● **Data excerpts**:
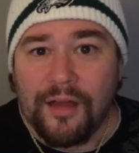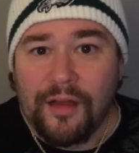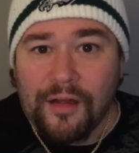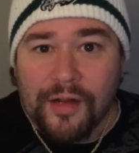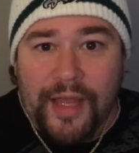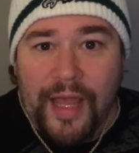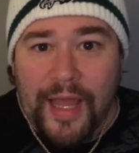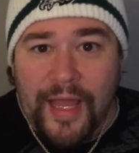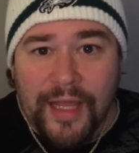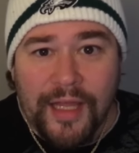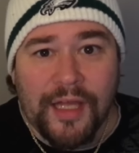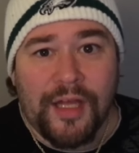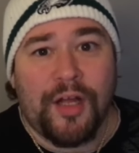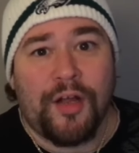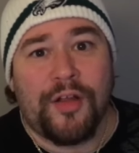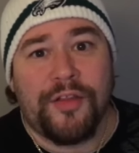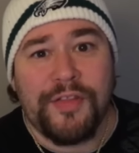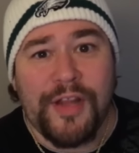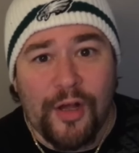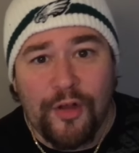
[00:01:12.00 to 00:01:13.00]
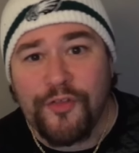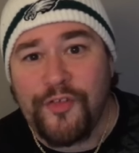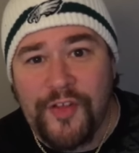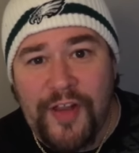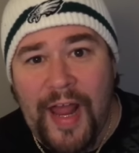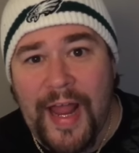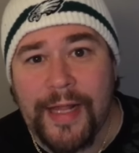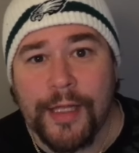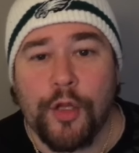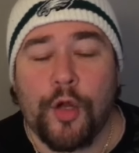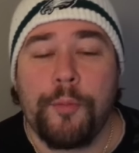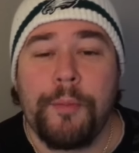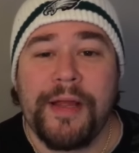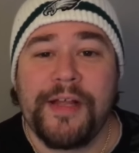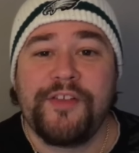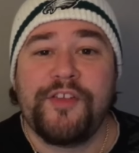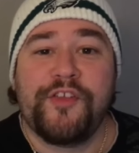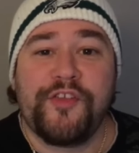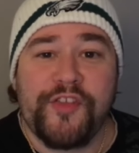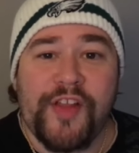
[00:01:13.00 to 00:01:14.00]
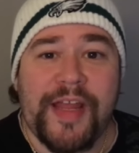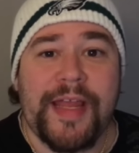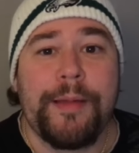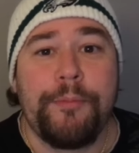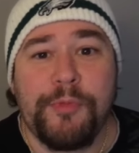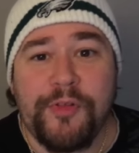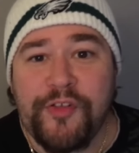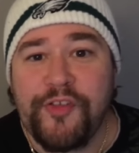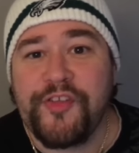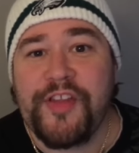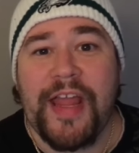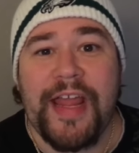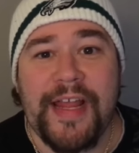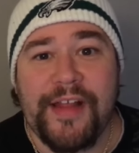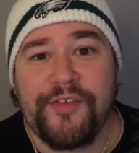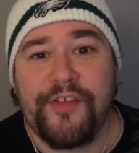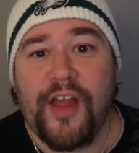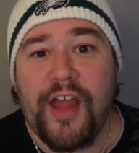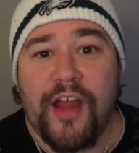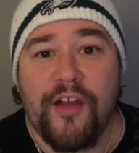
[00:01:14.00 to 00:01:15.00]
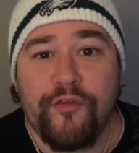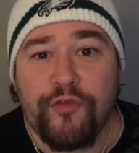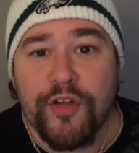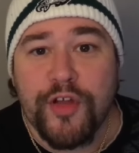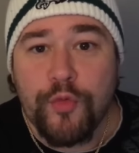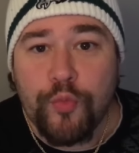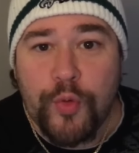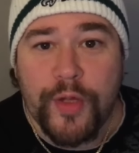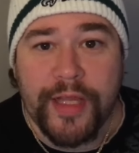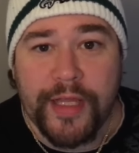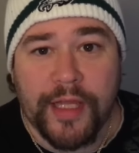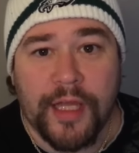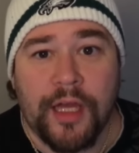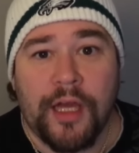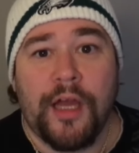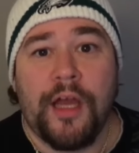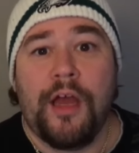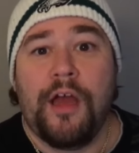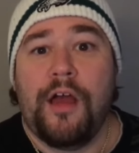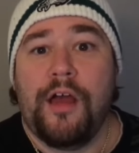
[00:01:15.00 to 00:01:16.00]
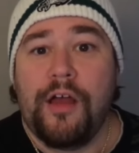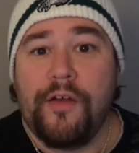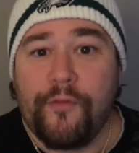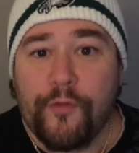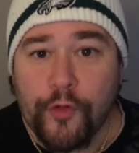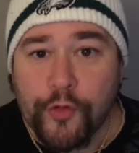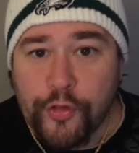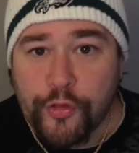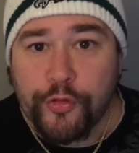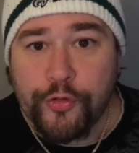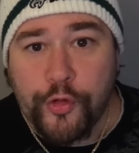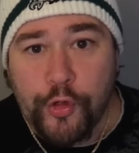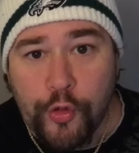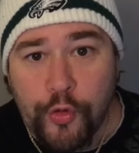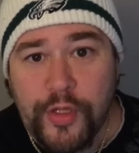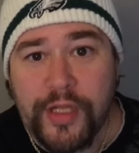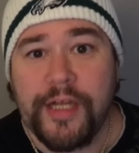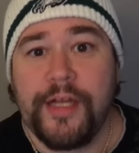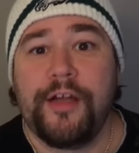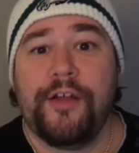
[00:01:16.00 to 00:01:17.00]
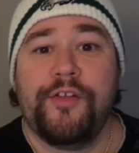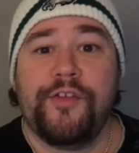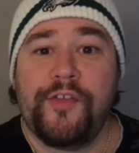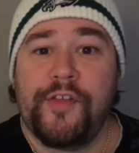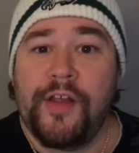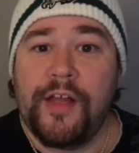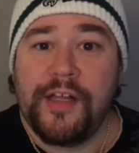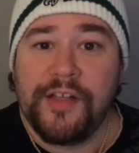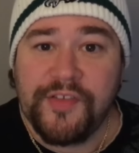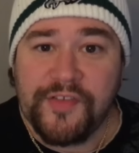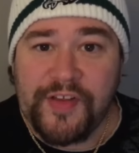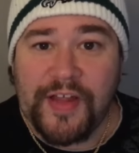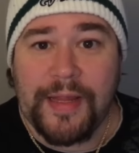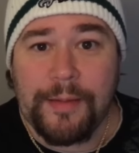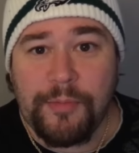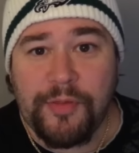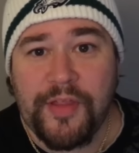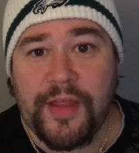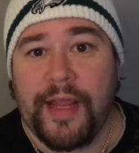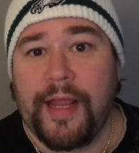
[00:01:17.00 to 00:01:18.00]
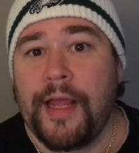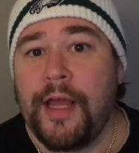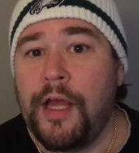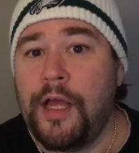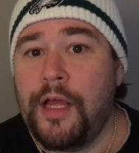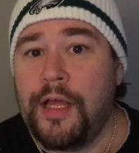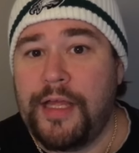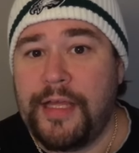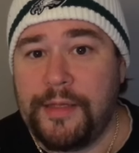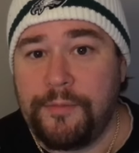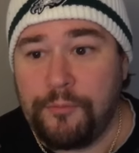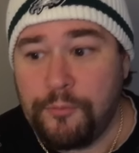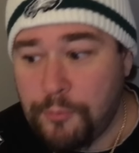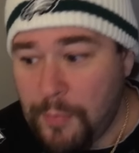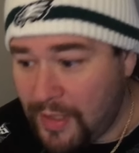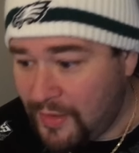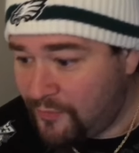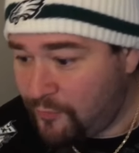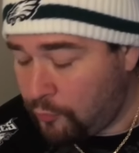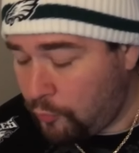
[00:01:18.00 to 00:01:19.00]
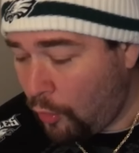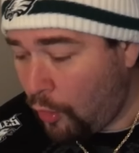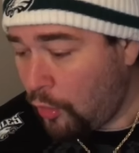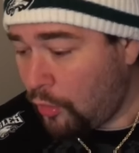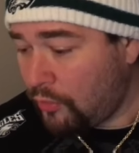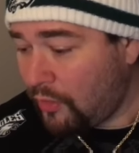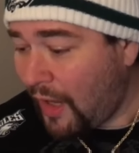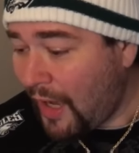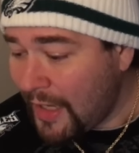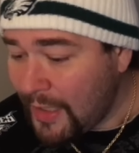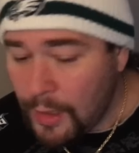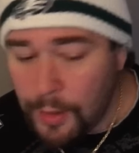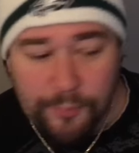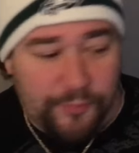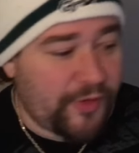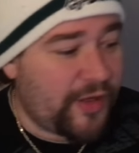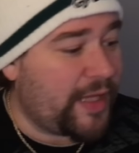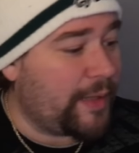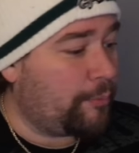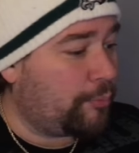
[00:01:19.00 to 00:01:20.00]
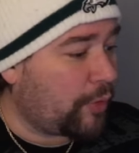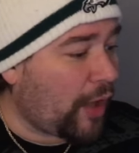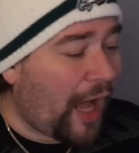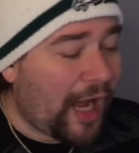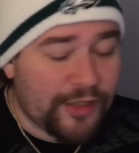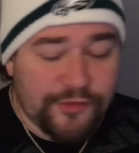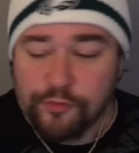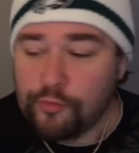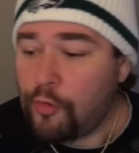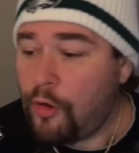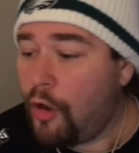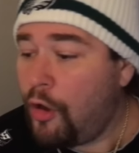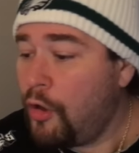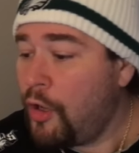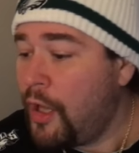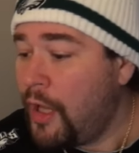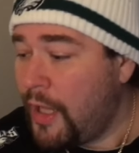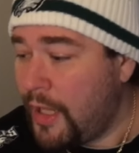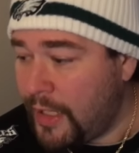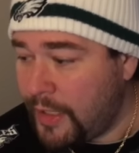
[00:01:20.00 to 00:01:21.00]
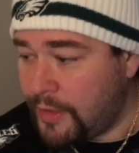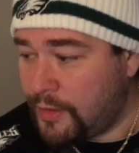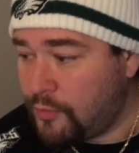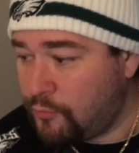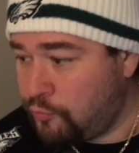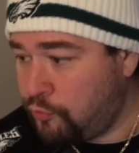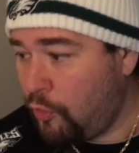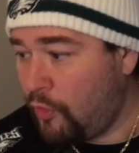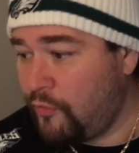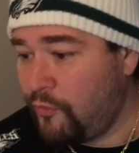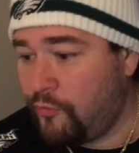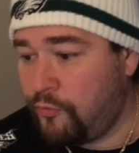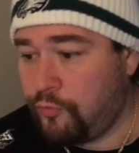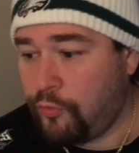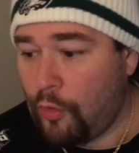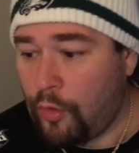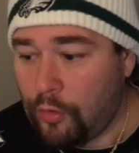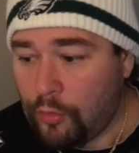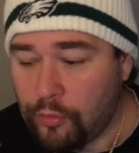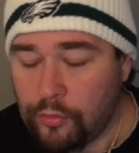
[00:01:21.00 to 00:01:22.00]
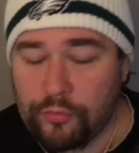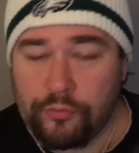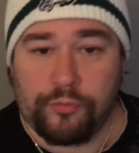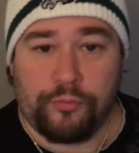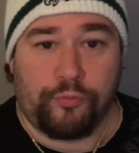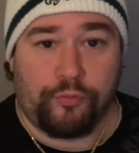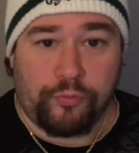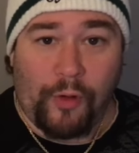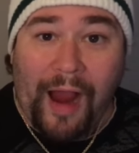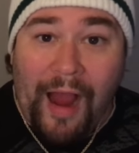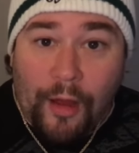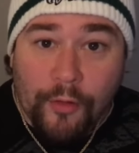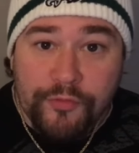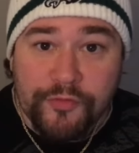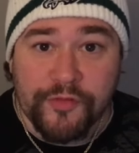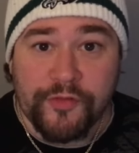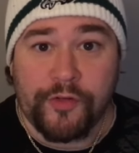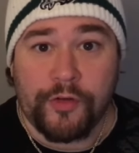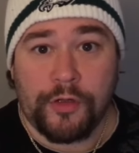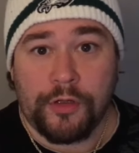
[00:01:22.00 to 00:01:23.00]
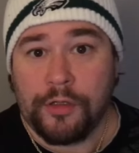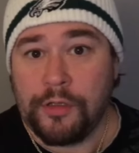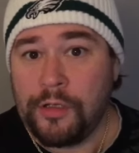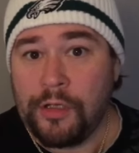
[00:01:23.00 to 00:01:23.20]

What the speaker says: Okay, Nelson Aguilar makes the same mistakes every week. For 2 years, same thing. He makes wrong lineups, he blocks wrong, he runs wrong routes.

● **Instructions for the task**: Your task is to restate word for word the lines from the one containing "[00:01:16.00 to 00:01:17.00]" through the last line of the data, both ends included, with no pictures.

● **Exercise response**:
[00:01:16.00 to 00:01:17.00]
[00:01:17.00 to 00:01:18.00]
[00:01:18.00 to 00:01:19.00]
[00:01:19.00 to 00:01:20.00]
[00:01:20.00 to 00:01:21.00]
[00:01:21.00 to 00:01:22.00]
[00:01:22.00 to 00:01:23.00]
[00:01:23.00 to 00:01:23.20]

What the speaker says: Okay, Nelson Aguilar makes the same mistakes every week. For 2 years, same thing. He makes wrong lineups, he blocks wrong, he runs wrong routes.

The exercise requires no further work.